Another brilliant book on world history by Niall Ferguson Civilization: The West and the Rest too explains the emergence of the West over the ancient centres of prosperity and culture due to its superior naval power and the scientific development of gun powder and muskets. Also, Britain’s empire building was helped by the fact that it had no land borders to defend and could therefore spend on building a powerful navy to create the ‘Ocean Silk routes’ that allowed it an edge over France and Germany or the Dutch.
By the 16th century, Europe with riches excavated from America, the ability to pay for luxury goods from Asia, such as spices like pepper, nutmeg, ginger, cardamom, that transformed the bland food stuffs and for their medicinal value —rose dramatically.
Coming to a more contemporary history, Frankopan reveals that during the World War II, Germany committed the folly of invading Russia primarily for wheat and other grains in case of a naval blockade on its Mediterranean coast.
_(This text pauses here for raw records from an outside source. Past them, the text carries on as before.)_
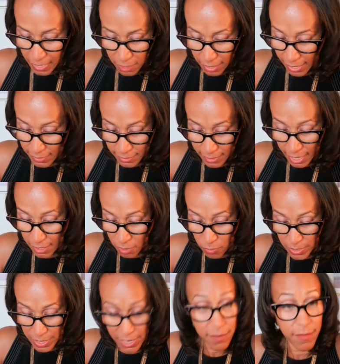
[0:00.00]
I said, I
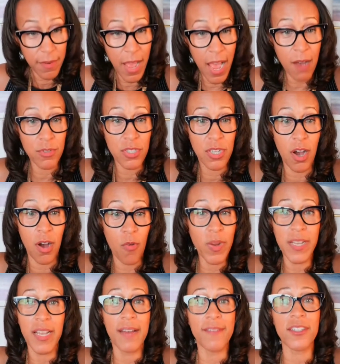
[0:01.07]
quit. I was gone. We
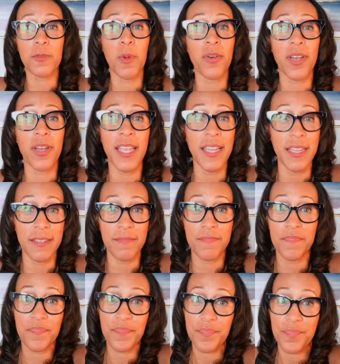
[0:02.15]
never spoke again.
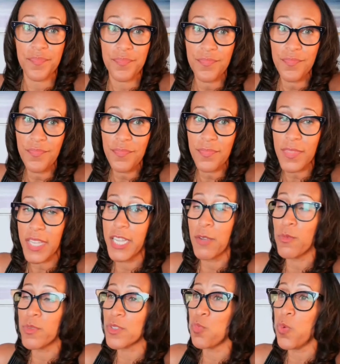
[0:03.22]
It
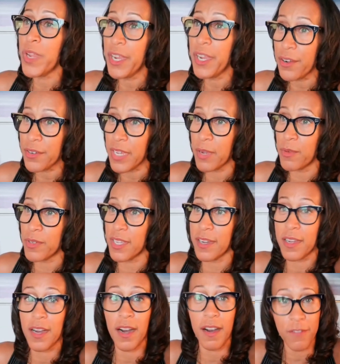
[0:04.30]
was weird. It was
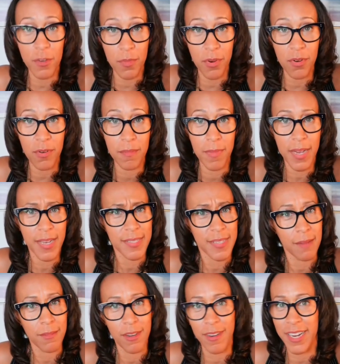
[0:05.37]
uncomfortable because
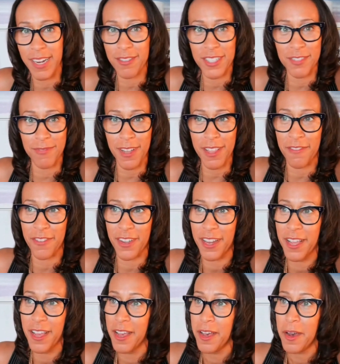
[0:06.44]
I'm the great Christy Rutherford.
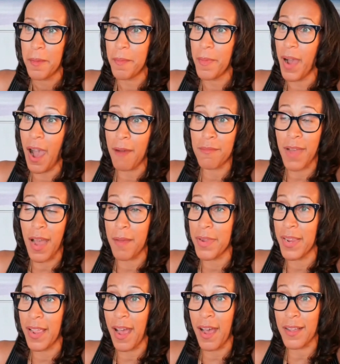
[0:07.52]
But
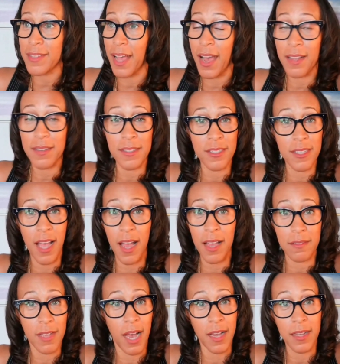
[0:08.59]

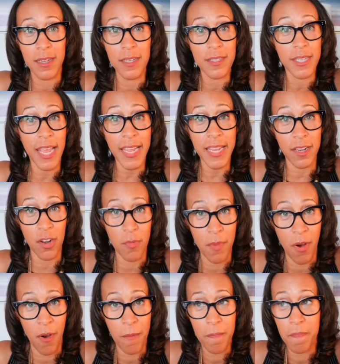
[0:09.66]
I couldn't take it no
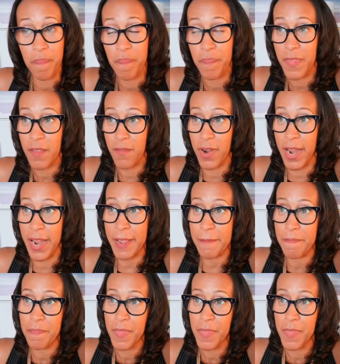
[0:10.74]
more. Right.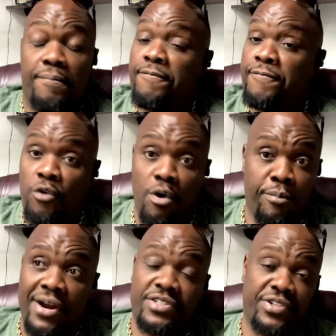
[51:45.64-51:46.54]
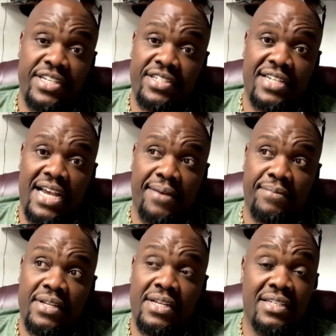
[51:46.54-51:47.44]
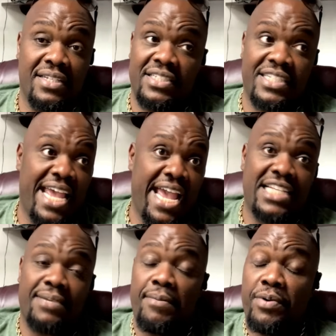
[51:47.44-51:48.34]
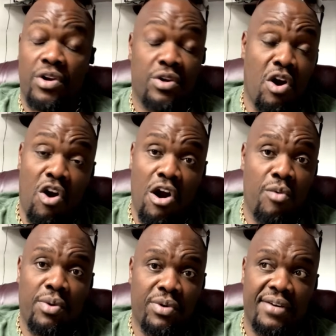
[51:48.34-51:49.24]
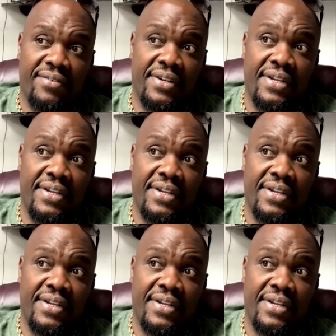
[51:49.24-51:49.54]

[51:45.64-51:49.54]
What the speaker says: Full pressure each time. The change, I'm going to put it on the hardware, whatever.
This eventually changed the course of the War and led to the Allied victory.
Frankopan asserts that the age of the West is at crossroads, if not an end. And perhaps he is right. Recently, the first cargo train from China to Iran completed its 6,462-mile journey from Zhejiang province just south of Shanghai in China to Tehran. The trip took just 14 days, a full 30 days shorter than the maritime voyage from Shanghai’s port to the Iranian port at Bandar Abbas.
Notwithstanding the excellent research and the grand canvas of the book — one wishes that the text in the initial chapters dealing with early stages of world history was less dense, and the baffling names of tribes, rulers and places — quite unfamiliar to a lay person — were written in a more reader-friendly style. Also maps of the ancient world are scanty, leaving the reader disconnected with the present names of the places.
But make no mistake. The Silk Roads are rising again.